● **Try it**: Make an exact transcript of the lines in the data below, starting with the one containing "[0:04.90-0:05.90]" and going on through the one containing "[0:10.90-0:11.90]", with both included and the pictures left out.
Segment Start: Supplied records
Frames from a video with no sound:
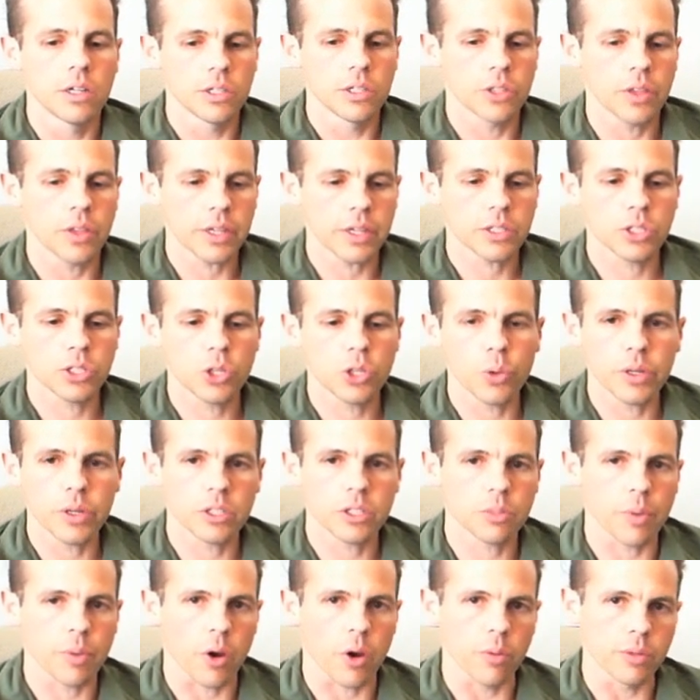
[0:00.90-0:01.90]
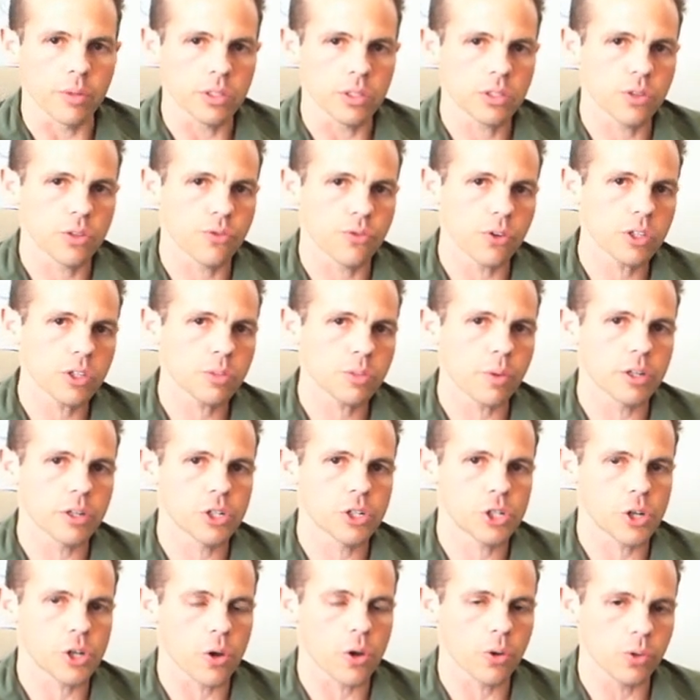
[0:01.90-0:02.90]
So there's two experiments. The first
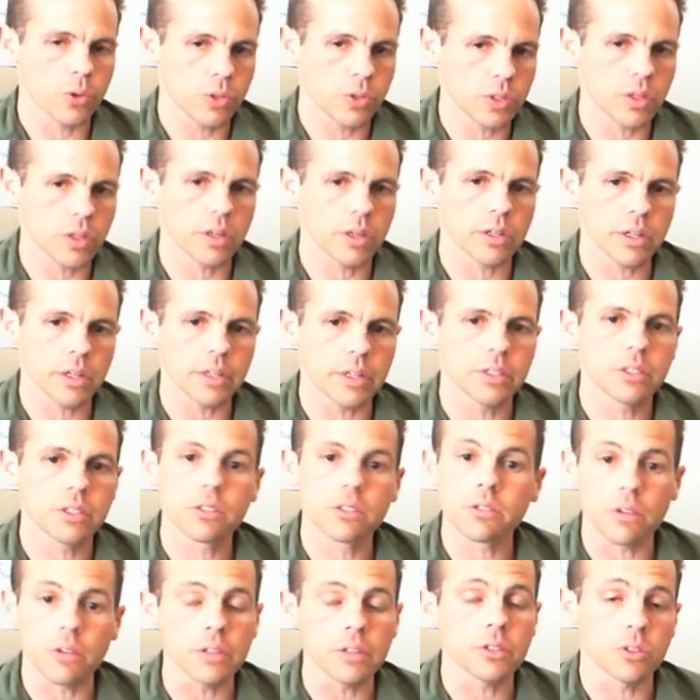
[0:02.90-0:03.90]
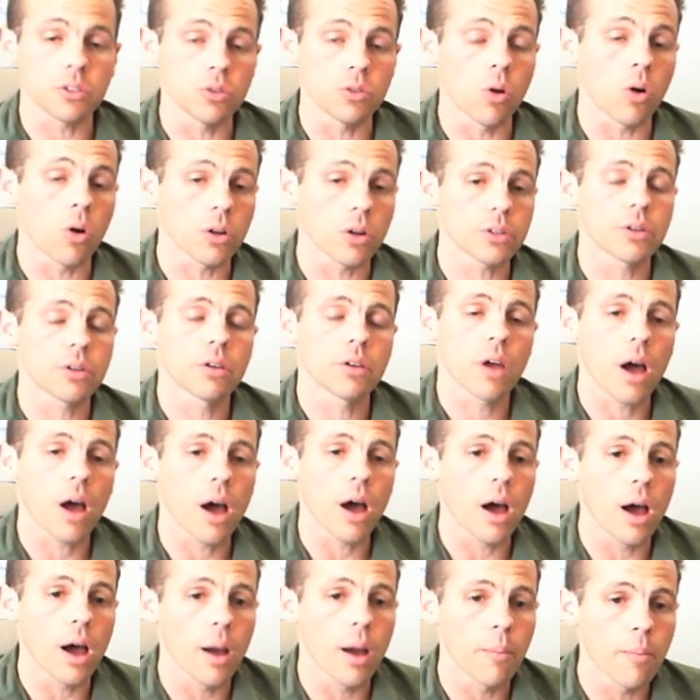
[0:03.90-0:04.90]
one shows that it's it's not
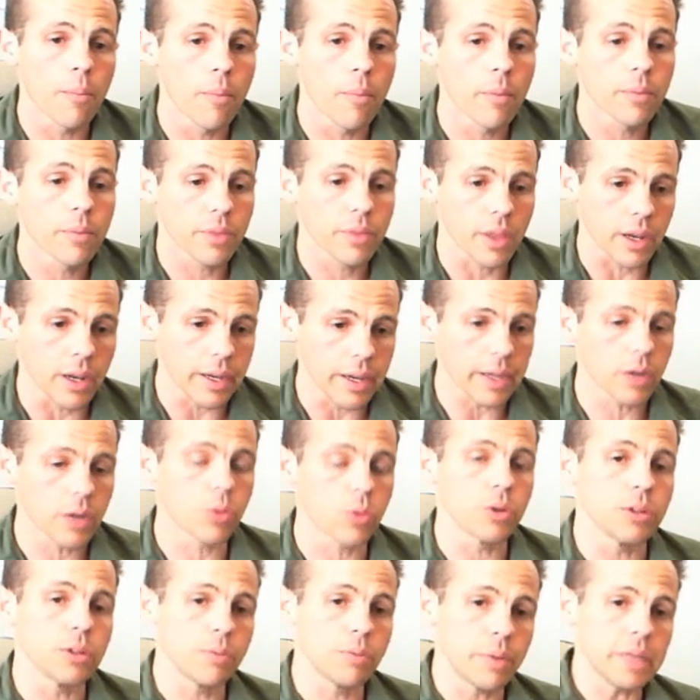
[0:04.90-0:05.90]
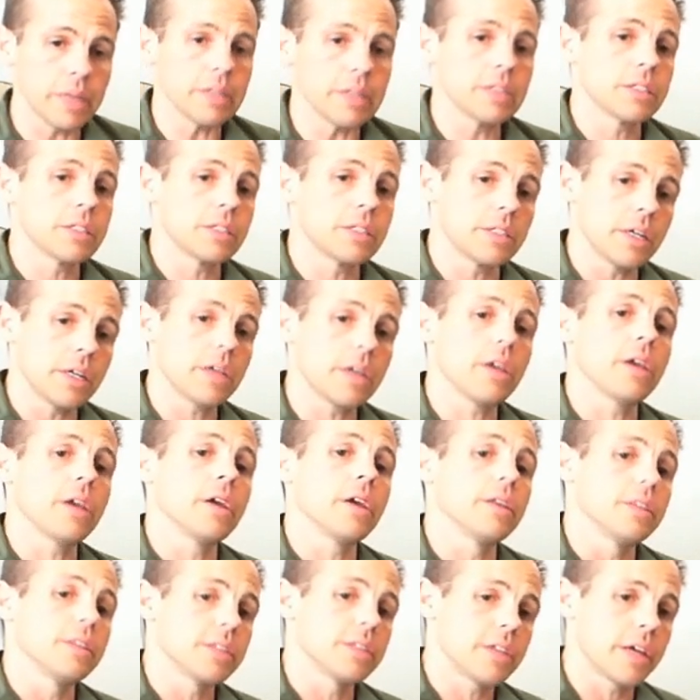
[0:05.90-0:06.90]
um, the liquid being
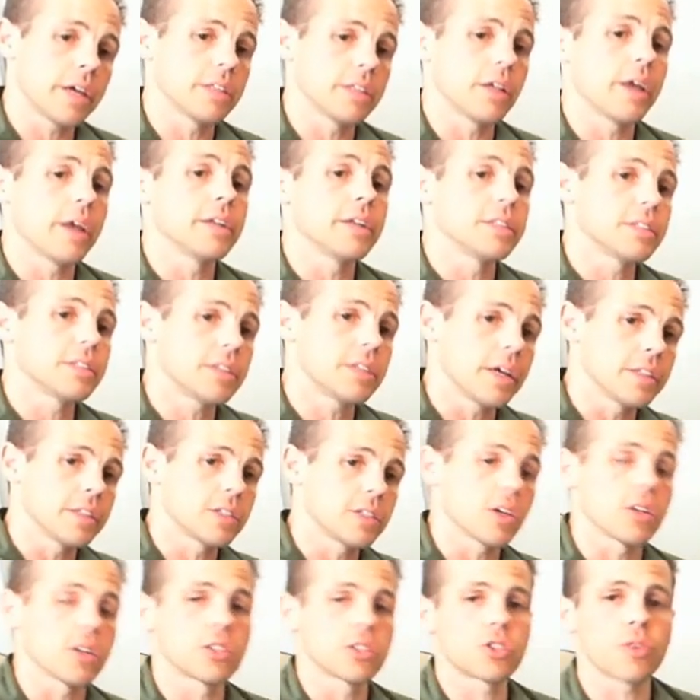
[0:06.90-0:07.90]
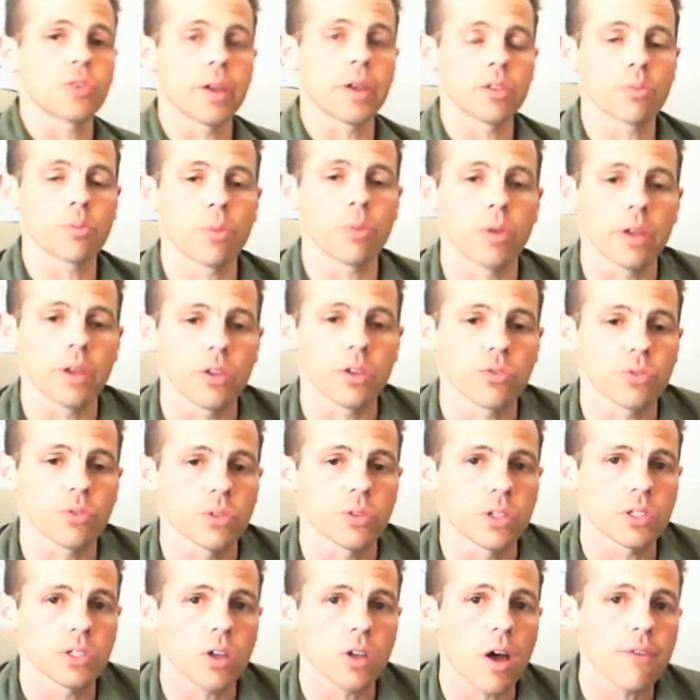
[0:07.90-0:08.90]
sticky and the and its tensile strength pulling it
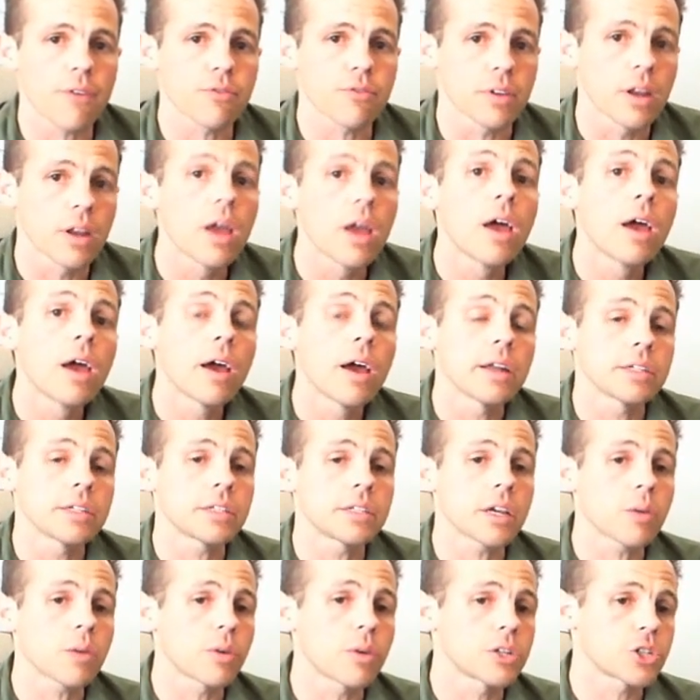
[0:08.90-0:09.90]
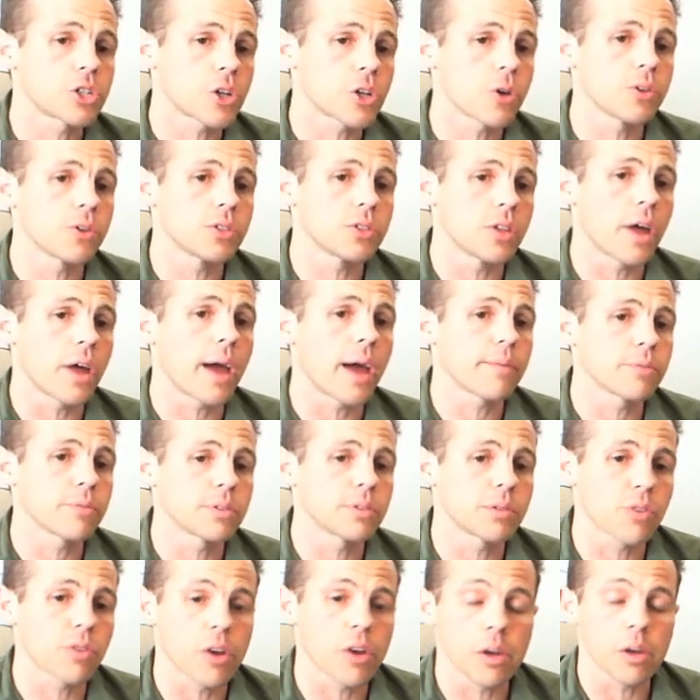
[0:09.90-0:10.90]
through the siphon, and the second one shows that
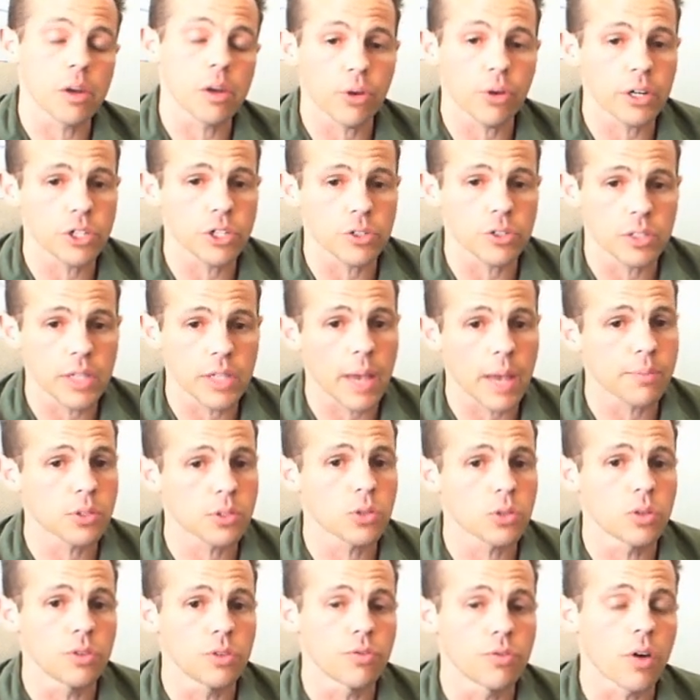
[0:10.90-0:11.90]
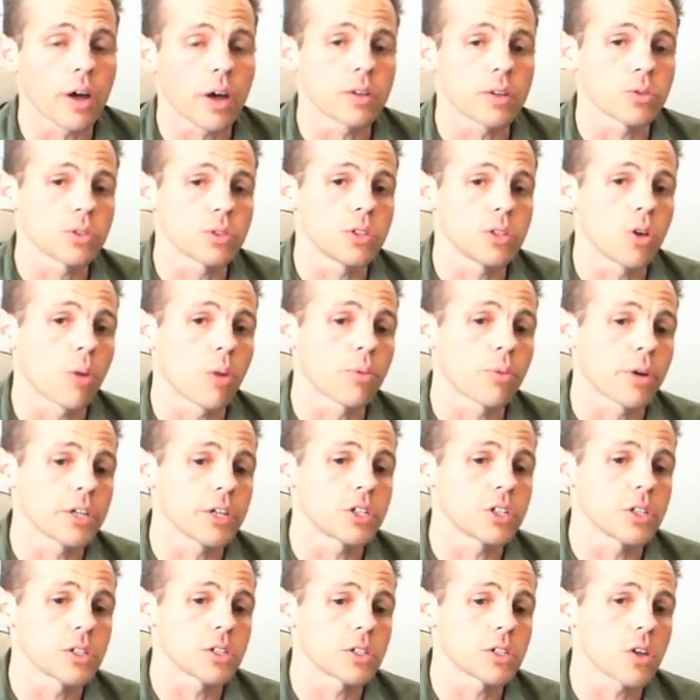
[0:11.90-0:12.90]
atmospheric pressure is absolutely vital to the
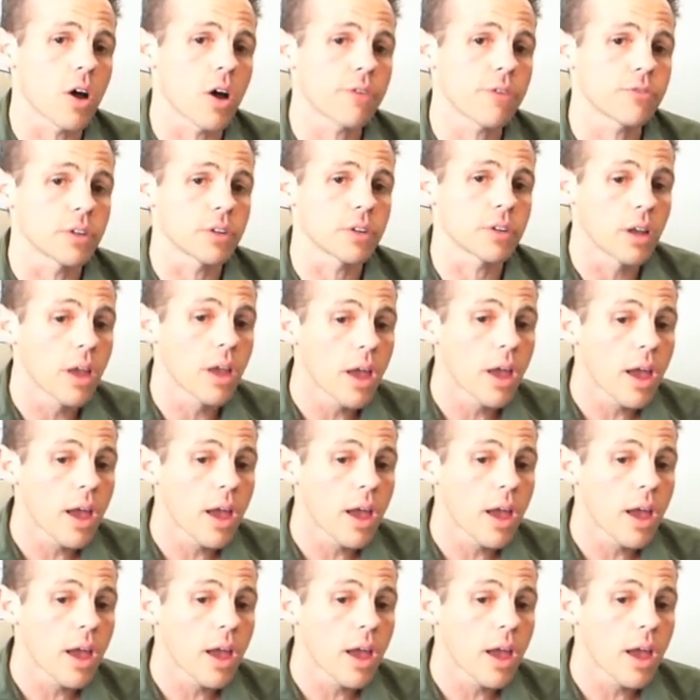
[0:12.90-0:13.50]
operation of the siphon.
Segment End: Supplied records
● **Output below**:
[0:04.90-0:05.90]
[0:05.90-0:06.90]
um, the liquid being
[0:06.90-0:07.90]
[0:07.90-0:08.90]
sticky and the and its tensile strength pulling it
[0:08.90-0:09.90]
[0:09.90-0:10.90]
through the siphon, and the second one shows that
[0:10.90-0:11.90]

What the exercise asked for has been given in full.